Sophie Durocher Vendredi, 13 mars 2020 05:00 - Toute la journée hier, mes courriels portaient tous, sans exception, sur le même sujet et étaient presque tous formulés de la même façon :
https://www.journaldemontreal.com/2020/03/13/le-milieu-culturel-est-deja-fragile
« Circonstances exceptionnelles, etc. ; propagation du virus, etc. ; principe de précaution, etc. ; garantir la sécurité de tous, etc. ; l’événement XYZ est annulé ».
Après une dizaine, j’ai arrêté de compter : la remise des prix Junos, le Festival des films sur l’art, les spectacles au TNM, au Grand Théâtre de Québec, au Trident, à la Place-des-Arts, du plus petit au plus grand, tous les événements culturels tombaient comme des mouches.
Bien sûr, vous me direz, tous les pans de l’économie seront touchés par la COVID-19. Mais permettez-moi de penser que les victimes collatérales dans le milieu culturel vont en arracher. Pourquoi ? Parce que la précarité est leur pain quotidien. Et que l’annulation de tous les événements de plus de 250 personnes est la pire nouvelle qui pouvait les affecter.
L’ART AU TEMPS DE COVID-19
C’est clair que le milieu culturel va être frappé de plein fouet. Un milieu déjà fragile, déjà vulnérable, dont la survie financière se joue sur des marges de manœuvre minuscules. On s’entend que si les matchs de la LNH sont suspendus, ça n’a pas le même impact financier que si un petit festival qui vivote avec des subventions faméliques doit être reporté ou annulé.
On n’a qu’à penser à tous les pigistes, travailleurs autonomes, qui tirent déjà le diable par la queue. Pour des centaines d’artisans du milieu culturel, la moindre participation à un événement, un festival, un spectacle peut faire la différence entre manger trois fois par jour, payer son loyer ou... tomber dans la dèche.
Je n’ai pas besoin de vous rappeler que nombre d’artistes et artisans au Québec vivent en dessous du seuil de pauvreté.
Je pense aux musiciens qui vivotent d’un cachet à l’autre et qui voient, avec chaque annulation d’événement, s’évaporer la possibilité de mettre du beurre sur leurs épinards.
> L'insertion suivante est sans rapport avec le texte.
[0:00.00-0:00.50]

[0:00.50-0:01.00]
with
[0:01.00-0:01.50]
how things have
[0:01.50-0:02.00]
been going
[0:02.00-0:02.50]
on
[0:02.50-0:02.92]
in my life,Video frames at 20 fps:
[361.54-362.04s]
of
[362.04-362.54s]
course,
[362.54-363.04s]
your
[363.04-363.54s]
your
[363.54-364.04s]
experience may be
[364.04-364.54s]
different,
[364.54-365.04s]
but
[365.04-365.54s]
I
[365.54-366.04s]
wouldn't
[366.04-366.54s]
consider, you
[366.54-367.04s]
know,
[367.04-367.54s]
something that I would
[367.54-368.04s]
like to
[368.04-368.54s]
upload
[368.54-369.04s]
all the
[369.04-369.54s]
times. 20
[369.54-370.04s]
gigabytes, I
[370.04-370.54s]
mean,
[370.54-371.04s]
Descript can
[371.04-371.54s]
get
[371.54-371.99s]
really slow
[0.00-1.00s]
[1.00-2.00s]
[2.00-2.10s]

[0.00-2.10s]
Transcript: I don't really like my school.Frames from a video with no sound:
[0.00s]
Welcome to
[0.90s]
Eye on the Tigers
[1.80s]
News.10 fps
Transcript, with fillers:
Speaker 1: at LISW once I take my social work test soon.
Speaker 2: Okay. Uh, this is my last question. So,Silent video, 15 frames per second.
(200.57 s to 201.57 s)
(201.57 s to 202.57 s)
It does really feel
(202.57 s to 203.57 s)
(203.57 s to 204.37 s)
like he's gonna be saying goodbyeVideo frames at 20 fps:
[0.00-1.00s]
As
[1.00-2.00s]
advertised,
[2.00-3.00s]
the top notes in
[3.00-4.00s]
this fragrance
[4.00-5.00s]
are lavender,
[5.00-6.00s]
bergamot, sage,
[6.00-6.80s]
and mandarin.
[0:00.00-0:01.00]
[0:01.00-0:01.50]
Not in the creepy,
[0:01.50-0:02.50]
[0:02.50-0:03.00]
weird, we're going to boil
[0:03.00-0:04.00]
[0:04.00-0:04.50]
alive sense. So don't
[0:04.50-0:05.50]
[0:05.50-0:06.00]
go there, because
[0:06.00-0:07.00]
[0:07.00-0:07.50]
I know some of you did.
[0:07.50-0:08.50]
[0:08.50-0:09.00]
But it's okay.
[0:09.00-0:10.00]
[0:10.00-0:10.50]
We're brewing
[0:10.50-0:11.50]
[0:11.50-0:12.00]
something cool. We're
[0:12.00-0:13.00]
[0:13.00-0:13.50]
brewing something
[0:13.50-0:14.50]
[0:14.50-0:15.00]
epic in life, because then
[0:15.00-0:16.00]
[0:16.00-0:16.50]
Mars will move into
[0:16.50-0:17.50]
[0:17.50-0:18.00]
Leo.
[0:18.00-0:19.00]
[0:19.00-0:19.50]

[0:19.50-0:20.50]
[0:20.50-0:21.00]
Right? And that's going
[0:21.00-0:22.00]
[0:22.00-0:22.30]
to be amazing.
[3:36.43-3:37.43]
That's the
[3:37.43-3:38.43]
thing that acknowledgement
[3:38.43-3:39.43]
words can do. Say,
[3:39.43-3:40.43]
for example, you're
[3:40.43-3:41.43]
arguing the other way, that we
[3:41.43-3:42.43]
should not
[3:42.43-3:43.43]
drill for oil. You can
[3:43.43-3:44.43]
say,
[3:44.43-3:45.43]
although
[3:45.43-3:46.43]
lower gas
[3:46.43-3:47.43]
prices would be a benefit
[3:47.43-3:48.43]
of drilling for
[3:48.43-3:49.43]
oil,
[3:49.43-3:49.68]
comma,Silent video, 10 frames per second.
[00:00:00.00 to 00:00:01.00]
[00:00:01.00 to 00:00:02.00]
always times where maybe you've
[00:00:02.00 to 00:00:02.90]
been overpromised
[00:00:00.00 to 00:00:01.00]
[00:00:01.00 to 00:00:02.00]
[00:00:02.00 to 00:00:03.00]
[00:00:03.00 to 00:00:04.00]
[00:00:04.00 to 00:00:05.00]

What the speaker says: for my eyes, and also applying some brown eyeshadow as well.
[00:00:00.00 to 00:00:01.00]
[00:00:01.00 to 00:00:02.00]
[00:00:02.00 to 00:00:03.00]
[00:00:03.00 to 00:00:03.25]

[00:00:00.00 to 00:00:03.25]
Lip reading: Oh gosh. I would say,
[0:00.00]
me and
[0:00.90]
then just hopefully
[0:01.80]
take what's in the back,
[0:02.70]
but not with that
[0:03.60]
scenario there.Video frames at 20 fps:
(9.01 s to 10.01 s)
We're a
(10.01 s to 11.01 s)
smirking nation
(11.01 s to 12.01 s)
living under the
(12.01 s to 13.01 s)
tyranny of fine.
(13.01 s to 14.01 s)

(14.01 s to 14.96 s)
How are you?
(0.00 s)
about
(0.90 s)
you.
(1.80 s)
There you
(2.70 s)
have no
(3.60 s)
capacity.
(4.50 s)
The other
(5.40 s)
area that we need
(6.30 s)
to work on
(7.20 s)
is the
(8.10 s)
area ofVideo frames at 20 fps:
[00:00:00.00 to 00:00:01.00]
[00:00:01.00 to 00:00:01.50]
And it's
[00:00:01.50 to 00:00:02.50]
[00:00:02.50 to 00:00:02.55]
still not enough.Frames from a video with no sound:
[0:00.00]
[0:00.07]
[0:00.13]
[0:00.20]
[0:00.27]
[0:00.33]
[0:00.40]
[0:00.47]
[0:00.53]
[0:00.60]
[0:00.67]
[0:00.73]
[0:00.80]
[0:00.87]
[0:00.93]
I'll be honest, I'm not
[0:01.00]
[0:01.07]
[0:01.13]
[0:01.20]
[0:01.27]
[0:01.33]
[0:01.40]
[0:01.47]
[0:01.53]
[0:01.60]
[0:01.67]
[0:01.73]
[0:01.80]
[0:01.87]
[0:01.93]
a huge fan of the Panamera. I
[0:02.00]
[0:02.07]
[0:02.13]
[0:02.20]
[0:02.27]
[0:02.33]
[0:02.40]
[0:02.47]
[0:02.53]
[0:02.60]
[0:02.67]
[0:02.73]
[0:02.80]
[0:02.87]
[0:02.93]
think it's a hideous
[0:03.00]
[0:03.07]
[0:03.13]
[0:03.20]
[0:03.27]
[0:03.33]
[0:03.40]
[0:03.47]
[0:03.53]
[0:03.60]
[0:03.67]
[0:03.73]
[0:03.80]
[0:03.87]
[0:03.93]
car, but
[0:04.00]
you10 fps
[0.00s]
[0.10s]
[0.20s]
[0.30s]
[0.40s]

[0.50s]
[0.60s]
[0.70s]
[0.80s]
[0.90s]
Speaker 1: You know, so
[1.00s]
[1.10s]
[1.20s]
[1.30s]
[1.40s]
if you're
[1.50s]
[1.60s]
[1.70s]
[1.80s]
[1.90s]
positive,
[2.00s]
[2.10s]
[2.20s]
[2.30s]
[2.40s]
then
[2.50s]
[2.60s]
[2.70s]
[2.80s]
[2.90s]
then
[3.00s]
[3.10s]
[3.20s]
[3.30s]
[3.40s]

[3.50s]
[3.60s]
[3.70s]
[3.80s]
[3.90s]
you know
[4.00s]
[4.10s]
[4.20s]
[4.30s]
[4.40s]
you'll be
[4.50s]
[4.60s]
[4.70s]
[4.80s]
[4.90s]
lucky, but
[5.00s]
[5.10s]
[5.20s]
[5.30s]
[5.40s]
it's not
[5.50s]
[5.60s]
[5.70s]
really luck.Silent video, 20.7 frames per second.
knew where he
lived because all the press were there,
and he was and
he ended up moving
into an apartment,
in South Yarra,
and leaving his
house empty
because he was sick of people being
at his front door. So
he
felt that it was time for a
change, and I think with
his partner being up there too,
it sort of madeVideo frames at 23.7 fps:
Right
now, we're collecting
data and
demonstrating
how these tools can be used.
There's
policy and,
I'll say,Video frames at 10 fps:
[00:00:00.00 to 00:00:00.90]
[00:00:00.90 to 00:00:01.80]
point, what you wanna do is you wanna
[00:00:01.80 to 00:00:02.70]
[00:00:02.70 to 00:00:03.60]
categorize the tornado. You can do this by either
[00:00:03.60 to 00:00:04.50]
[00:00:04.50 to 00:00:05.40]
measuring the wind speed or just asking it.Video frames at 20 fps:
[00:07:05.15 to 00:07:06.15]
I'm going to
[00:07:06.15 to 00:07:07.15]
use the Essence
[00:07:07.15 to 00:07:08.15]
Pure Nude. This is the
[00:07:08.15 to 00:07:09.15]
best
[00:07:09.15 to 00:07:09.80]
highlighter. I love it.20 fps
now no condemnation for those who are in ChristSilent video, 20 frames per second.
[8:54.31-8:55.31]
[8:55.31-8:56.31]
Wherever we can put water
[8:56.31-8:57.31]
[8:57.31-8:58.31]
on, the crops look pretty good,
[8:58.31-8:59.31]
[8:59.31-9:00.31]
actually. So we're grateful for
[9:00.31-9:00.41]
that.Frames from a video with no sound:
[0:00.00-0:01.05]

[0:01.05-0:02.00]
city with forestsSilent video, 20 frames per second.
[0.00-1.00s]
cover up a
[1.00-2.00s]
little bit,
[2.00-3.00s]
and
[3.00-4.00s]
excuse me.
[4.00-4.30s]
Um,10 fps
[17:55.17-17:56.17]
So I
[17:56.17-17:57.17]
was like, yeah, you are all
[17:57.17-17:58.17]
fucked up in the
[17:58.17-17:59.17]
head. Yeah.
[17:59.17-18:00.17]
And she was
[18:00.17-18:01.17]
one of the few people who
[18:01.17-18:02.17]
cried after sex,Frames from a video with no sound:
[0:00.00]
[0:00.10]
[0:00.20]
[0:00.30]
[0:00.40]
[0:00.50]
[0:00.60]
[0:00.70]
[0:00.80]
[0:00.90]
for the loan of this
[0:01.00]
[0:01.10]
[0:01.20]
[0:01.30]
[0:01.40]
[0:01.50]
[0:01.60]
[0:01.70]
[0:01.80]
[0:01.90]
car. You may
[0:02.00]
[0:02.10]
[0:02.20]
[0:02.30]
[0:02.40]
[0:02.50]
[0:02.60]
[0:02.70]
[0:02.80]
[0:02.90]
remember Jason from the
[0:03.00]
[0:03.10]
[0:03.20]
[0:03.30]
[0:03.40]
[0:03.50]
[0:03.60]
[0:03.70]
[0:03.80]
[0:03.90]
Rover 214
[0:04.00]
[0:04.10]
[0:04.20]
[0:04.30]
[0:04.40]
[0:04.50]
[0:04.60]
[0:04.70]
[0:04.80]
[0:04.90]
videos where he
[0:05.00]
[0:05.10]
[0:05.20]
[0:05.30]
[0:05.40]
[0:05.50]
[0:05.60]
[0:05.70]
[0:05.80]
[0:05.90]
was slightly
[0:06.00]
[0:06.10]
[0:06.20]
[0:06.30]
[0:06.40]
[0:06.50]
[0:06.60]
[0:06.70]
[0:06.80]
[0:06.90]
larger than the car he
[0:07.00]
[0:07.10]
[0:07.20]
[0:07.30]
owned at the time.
Je pense aux designers de mode, aux musiciens, aux comédiens, aux techniciens de scène, aux attachés de presse, etc.
Cette semaine, à QUBradio, j’ai interviewé un porte-parole de l’industrie touristique québécoise, qui me disait que les campagnes destinées à encourager le tourisme venant de l’étranger allaient être redirigées pour encourager les Québécois à visiter le Québec.
Je veux bien, mais depuis que le gouvernement Legault interdit les rassemblements intérieurs de plus de 250 personnes, comment penser que les festivals d’été (à Québec, Montréal et ailleurs) seront à l’abri de ce tsunami d’annulation ?
ART THÉRAPIE
Le plus triste, c’est que c’est en période d’anxiété, d’incertitude, qu’on a justement le plus besoin d’être en contact avec l’art, la beauté.
Ce n’est pas pour rien qu’on appelle les spectacles devant public (concerts, théâtre) de « l’art vivant » : c’est la vie dans ce qu’elle a de plus fragile, de plus puissant, quand tout peut arriver, tout peut basculer.
C’est tout le contraire de cette fameuse « distanciation sociale » qu’on doit tous pratiquer.
J’espère juste que quand la vie reprendra son cours, on retrouvera intact le plaisir d’être dans une salle obscure, des centaines à être collés les uns aux autres, pour renouer avec nos artistes... en chair et en os.